TASK INPUT:
......

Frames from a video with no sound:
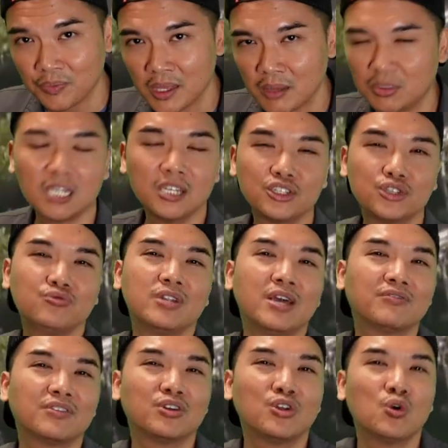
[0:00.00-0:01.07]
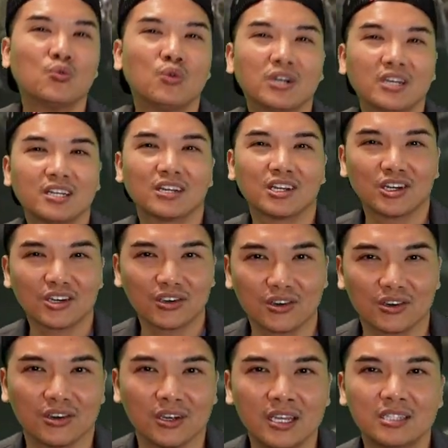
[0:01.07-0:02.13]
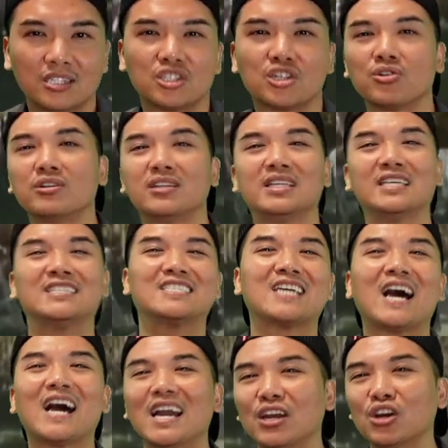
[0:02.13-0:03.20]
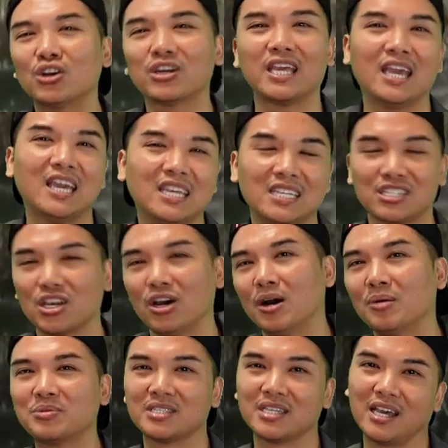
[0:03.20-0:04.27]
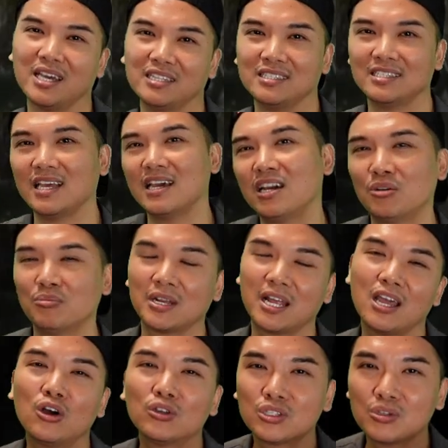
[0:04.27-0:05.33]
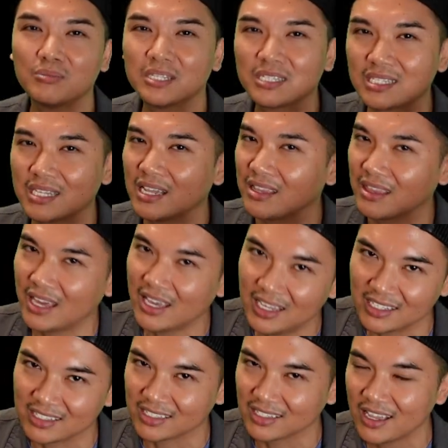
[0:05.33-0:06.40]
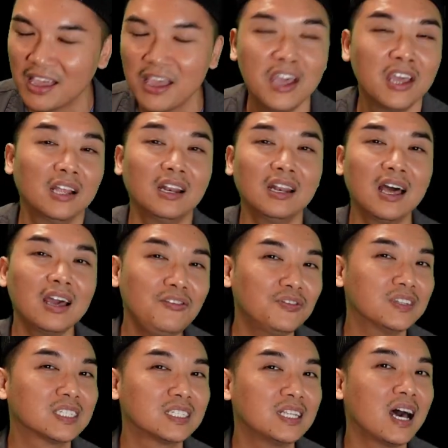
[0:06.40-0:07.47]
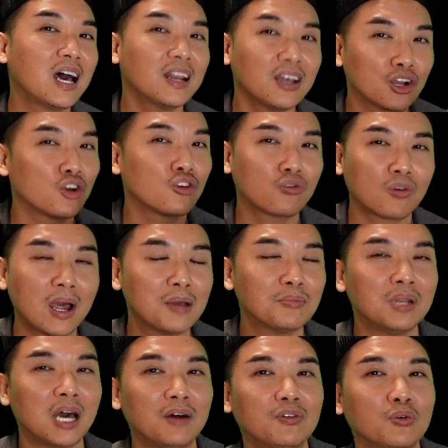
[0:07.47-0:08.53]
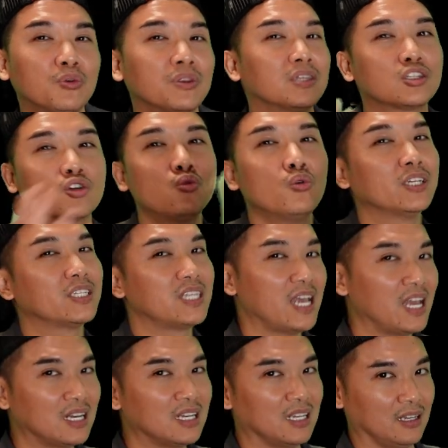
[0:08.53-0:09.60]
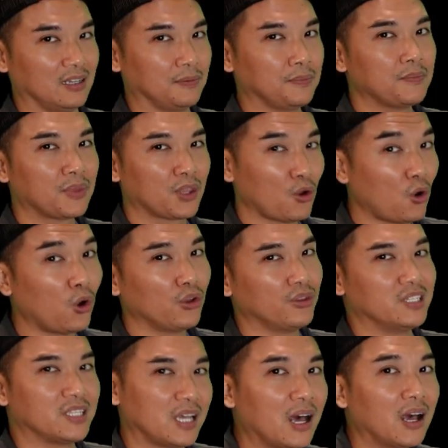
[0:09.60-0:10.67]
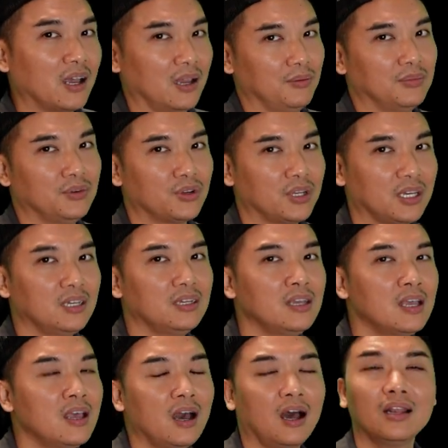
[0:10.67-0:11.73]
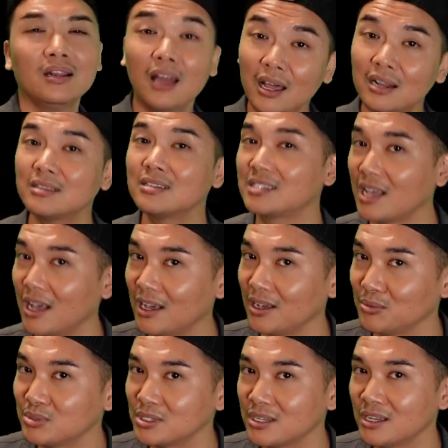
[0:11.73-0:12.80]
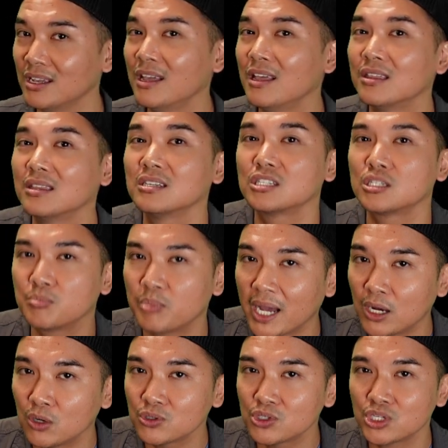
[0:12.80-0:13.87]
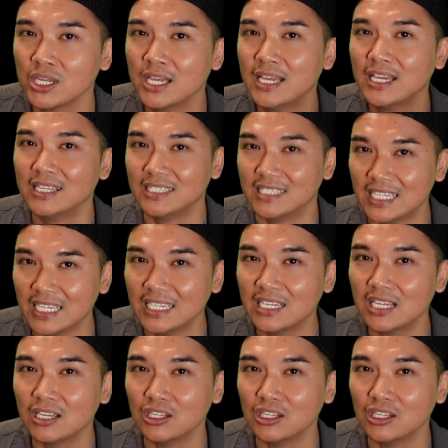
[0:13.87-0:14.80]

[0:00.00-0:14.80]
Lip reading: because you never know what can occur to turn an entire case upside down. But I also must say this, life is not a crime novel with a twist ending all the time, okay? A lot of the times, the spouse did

......

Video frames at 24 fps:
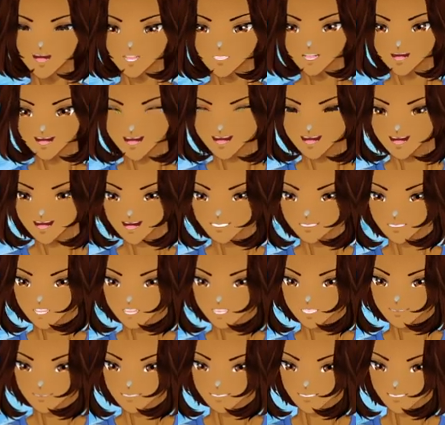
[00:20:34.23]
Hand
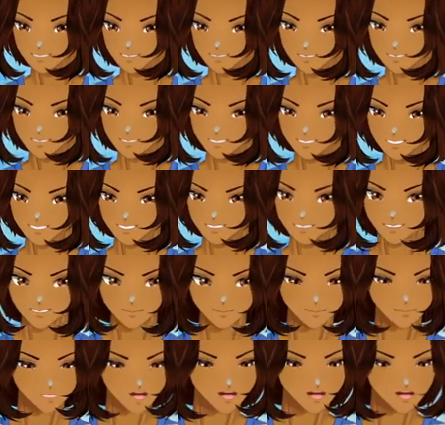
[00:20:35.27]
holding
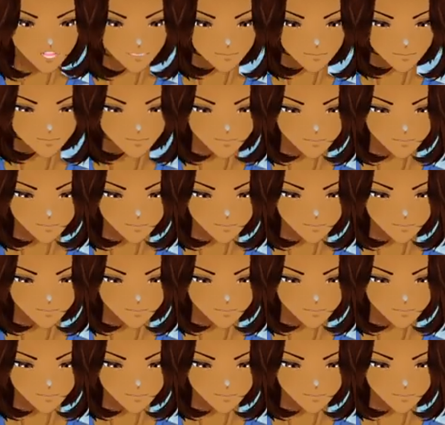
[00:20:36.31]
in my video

......

WORK ITEM:
Using the data above, transcribe exactly the lines between those containing "[0:09.60-0:10.67]" and "[0:00.00-0:14.80]", inclusive, and leave every picture behind.

OUTPUT FOR THIS EXERCISE:
[0:09.60-0:10.67]
[0:10.67-0:11.73]
[0:11.73-0:12.80]
[0:12.80-0:13.87]
[0:13.87-0:14.80]

[0:00.00-0:14.80]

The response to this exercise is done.